Let \beta = \omega that means FGH_{\omega}(s_{\alpha}(n)) is equal to f_{\omega}(n) for usual FGH with f_0 (n)=s_{\alpha}(n)

(in other words f_0 (n)=s_{\alpha}(n), f_{\alpha+1} (n)=f_{\alpha}^n (n), f_{\alpha} (n)=f_{\alpha[n]} (n) iff \alpha is a limit ordinal).

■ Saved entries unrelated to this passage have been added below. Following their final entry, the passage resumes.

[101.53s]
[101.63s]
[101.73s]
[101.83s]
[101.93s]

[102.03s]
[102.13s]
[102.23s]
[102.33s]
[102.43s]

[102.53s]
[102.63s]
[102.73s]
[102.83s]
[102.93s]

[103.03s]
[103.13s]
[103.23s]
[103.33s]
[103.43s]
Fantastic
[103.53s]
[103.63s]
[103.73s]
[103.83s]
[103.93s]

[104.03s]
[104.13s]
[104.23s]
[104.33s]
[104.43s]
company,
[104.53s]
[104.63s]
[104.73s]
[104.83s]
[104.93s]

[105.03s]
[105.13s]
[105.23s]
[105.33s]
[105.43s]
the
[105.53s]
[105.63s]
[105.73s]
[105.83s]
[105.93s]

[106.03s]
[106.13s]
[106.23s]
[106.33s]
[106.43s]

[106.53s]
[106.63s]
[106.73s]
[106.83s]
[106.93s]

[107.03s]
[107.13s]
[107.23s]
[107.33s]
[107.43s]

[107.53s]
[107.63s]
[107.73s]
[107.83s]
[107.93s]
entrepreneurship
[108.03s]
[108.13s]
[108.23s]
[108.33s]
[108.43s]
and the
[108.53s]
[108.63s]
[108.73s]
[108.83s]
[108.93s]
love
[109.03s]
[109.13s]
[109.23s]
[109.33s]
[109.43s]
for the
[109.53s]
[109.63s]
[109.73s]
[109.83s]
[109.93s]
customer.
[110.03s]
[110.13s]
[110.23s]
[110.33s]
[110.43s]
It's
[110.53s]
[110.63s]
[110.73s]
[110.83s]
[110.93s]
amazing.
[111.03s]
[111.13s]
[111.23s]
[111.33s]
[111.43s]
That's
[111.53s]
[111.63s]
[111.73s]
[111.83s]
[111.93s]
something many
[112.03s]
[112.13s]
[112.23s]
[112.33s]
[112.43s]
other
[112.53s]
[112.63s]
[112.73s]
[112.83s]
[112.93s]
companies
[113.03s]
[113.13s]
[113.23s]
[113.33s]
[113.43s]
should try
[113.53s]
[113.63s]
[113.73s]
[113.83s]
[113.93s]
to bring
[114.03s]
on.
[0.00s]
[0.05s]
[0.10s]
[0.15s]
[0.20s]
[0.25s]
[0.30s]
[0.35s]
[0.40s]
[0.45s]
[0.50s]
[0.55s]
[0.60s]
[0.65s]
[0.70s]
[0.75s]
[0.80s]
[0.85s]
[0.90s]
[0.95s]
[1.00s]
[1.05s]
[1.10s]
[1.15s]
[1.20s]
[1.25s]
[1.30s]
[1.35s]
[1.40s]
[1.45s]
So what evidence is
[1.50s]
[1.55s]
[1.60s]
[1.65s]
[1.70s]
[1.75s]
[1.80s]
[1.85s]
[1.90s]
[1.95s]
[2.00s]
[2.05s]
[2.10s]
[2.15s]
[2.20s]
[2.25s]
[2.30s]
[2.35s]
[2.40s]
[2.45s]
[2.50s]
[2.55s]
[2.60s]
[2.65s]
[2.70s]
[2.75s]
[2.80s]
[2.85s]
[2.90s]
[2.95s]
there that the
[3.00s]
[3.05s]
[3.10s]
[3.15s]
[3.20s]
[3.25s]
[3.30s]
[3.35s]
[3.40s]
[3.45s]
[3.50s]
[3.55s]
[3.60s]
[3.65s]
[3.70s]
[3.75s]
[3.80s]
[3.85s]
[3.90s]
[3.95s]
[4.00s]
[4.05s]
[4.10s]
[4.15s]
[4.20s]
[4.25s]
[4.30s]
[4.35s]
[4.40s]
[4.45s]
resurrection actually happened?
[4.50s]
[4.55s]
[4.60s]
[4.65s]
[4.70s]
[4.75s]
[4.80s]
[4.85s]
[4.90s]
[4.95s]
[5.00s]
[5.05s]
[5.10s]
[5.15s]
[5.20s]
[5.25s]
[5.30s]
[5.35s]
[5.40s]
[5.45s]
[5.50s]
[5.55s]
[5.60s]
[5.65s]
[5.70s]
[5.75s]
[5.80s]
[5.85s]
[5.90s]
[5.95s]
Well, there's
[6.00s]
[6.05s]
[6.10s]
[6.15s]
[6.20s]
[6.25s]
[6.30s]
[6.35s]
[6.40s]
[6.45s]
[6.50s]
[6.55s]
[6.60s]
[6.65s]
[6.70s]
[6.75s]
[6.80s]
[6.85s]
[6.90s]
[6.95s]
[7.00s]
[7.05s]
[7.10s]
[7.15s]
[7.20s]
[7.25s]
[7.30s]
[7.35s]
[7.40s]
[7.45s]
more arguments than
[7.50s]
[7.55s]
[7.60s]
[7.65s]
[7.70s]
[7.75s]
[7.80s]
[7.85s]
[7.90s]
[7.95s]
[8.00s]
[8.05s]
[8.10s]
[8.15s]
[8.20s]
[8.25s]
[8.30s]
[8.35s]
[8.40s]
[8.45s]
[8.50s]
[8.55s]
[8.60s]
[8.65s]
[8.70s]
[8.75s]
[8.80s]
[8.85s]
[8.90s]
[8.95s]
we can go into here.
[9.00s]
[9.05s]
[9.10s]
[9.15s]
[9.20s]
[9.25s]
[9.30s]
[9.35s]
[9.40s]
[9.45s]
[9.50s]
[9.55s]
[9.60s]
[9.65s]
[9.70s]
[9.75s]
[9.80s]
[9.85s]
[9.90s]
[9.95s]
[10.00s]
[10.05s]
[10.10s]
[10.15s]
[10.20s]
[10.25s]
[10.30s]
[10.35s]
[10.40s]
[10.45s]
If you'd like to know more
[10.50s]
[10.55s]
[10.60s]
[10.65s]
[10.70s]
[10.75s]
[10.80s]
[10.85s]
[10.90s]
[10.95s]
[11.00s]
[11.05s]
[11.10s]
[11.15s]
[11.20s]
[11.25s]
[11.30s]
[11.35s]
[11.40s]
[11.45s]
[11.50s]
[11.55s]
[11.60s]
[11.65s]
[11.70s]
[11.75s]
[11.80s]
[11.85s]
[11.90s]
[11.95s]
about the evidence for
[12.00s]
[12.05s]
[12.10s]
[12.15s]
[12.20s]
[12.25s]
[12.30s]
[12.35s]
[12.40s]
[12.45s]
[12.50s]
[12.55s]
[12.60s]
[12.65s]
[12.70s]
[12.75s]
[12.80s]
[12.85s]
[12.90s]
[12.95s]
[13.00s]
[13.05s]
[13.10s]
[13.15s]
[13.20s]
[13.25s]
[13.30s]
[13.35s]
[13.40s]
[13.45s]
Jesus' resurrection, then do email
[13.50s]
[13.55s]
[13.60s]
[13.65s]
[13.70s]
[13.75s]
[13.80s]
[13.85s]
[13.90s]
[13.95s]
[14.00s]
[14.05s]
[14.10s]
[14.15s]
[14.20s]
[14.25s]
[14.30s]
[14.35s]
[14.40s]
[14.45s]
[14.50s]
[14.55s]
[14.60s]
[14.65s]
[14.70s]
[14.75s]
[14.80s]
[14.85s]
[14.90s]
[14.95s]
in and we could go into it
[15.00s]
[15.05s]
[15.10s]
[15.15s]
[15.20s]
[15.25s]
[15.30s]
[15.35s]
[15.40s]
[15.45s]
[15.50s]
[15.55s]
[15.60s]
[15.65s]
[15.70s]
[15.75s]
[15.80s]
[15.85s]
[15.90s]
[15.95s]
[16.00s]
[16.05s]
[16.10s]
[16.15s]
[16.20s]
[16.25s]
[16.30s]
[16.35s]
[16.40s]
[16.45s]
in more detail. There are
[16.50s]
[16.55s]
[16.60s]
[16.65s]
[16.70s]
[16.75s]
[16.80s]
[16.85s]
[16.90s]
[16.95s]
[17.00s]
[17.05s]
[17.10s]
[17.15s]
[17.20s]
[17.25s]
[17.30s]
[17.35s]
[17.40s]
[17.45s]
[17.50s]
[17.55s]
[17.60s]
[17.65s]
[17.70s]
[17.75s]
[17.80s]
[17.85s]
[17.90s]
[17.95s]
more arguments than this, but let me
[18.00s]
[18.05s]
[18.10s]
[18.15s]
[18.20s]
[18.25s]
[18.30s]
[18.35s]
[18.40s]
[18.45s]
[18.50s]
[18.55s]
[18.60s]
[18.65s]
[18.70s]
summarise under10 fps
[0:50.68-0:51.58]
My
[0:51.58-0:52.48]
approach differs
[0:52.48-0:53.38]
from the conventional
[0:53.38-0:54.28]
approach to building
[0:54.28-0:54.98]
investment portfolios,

In this case s_{\alpha+1}(n)=FGH_{\omega}(s_{\alpha}(n))\approx s_{\alpha}(n)\uparrow^n n

where s_{\alpha}(n)\uparrow b=s_{\alpha}^b(n)=\underbrace{s_{\alpha}(s_{\alpha}(\cdots(s_{\alpha}(s_{\alpha}(n)))\cdots))}_{b \quad s_{\alpha}'s}

and s_{\alpha}(n)\uparrow^{k+1} b=\underbrace{s_{\alpha}(n)\uparrow^{k}(s_{\alpha}(n)\uparrow^{k}(\cdots(s_{\alpha}(n)\uparrow^{k}  n)\cdots))}_{b \quad s_{\alpha}'s}.

Example n=3: then s_0(3)=3+1=4,

s_1(n)=f_{\omega}(n) \approx2\uparrow^{n-1}n and s_1(3)\approx 2 \uparrow \uparrow 3.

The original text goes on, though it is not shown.